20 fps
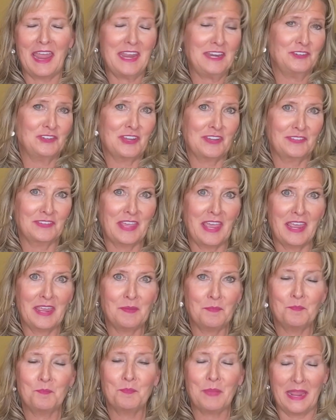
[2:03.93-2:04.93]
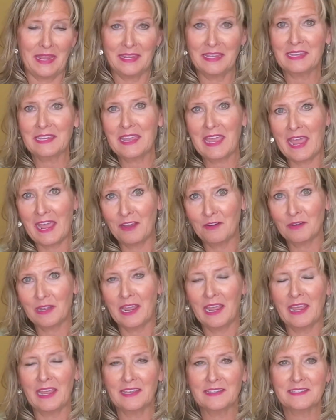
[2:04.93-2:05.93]
HSA bank account
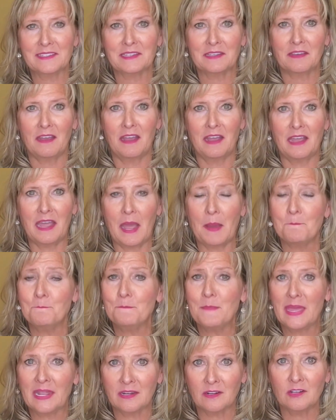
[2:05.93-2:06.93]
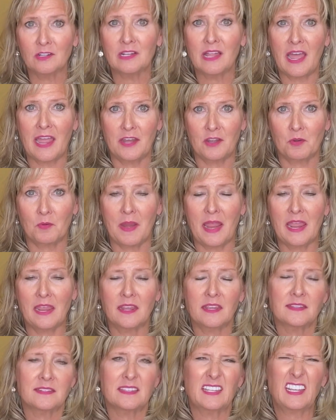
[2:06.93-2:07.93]
as a medical IRA,
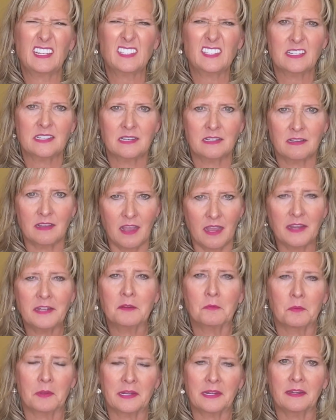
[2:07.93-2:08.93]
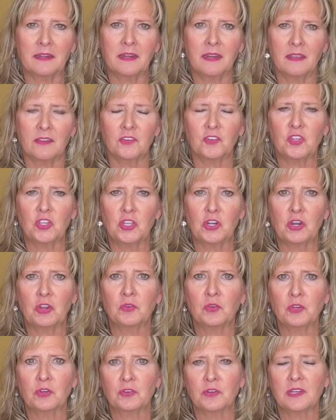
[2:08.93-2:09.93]
because that's kind of what it is. You know,
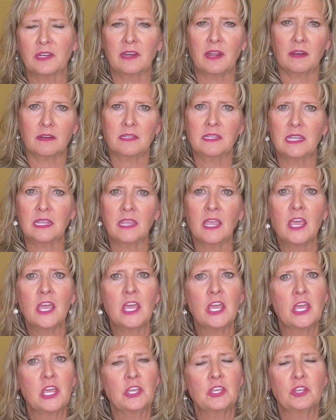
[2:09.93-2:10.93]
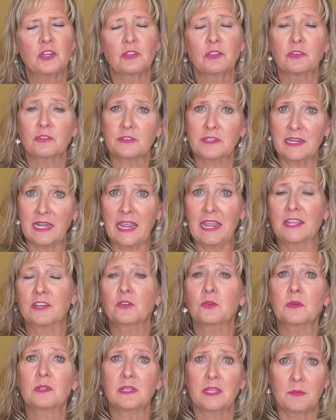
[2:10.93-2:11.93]
you're deducting, there's an
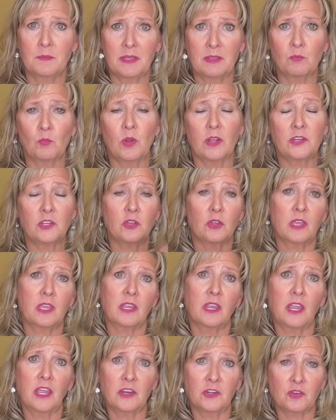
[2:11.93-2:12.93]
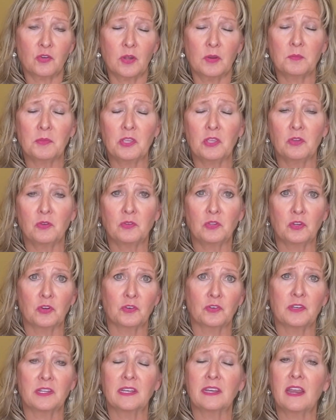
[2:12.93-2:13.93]
annual limit, what you can contribute, you're
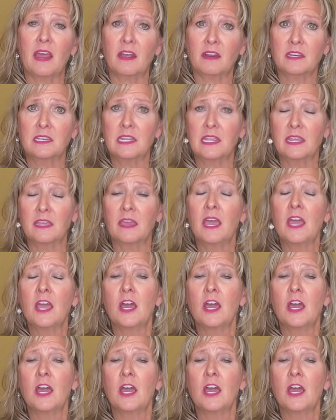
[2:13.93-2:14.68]
deducting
◇ ◇ ◇ ◇
* [Activity]: Find the line that contains "[2:05.93-2:06.93]", then write out that line and every line after it through the end of the records, exactly. Leave the pictures out.

* [Solution]:
[2:05.93-2:06.93]
[2:06.93-2:07.93]
as a medical IRA,
[2:07.93-2:08.93]
[2:08.93-2:09.93]
because that's kind of what it is. You know,
[2:09.93-2:10.93]
[2:10.93-2:11.93]
you're deducting, there's an
[2:11.93-2:12.93]
[2:12.93-2:13.93]
annual limit, what you can contribute, you're
[2:13.93-2:14.68]
deducting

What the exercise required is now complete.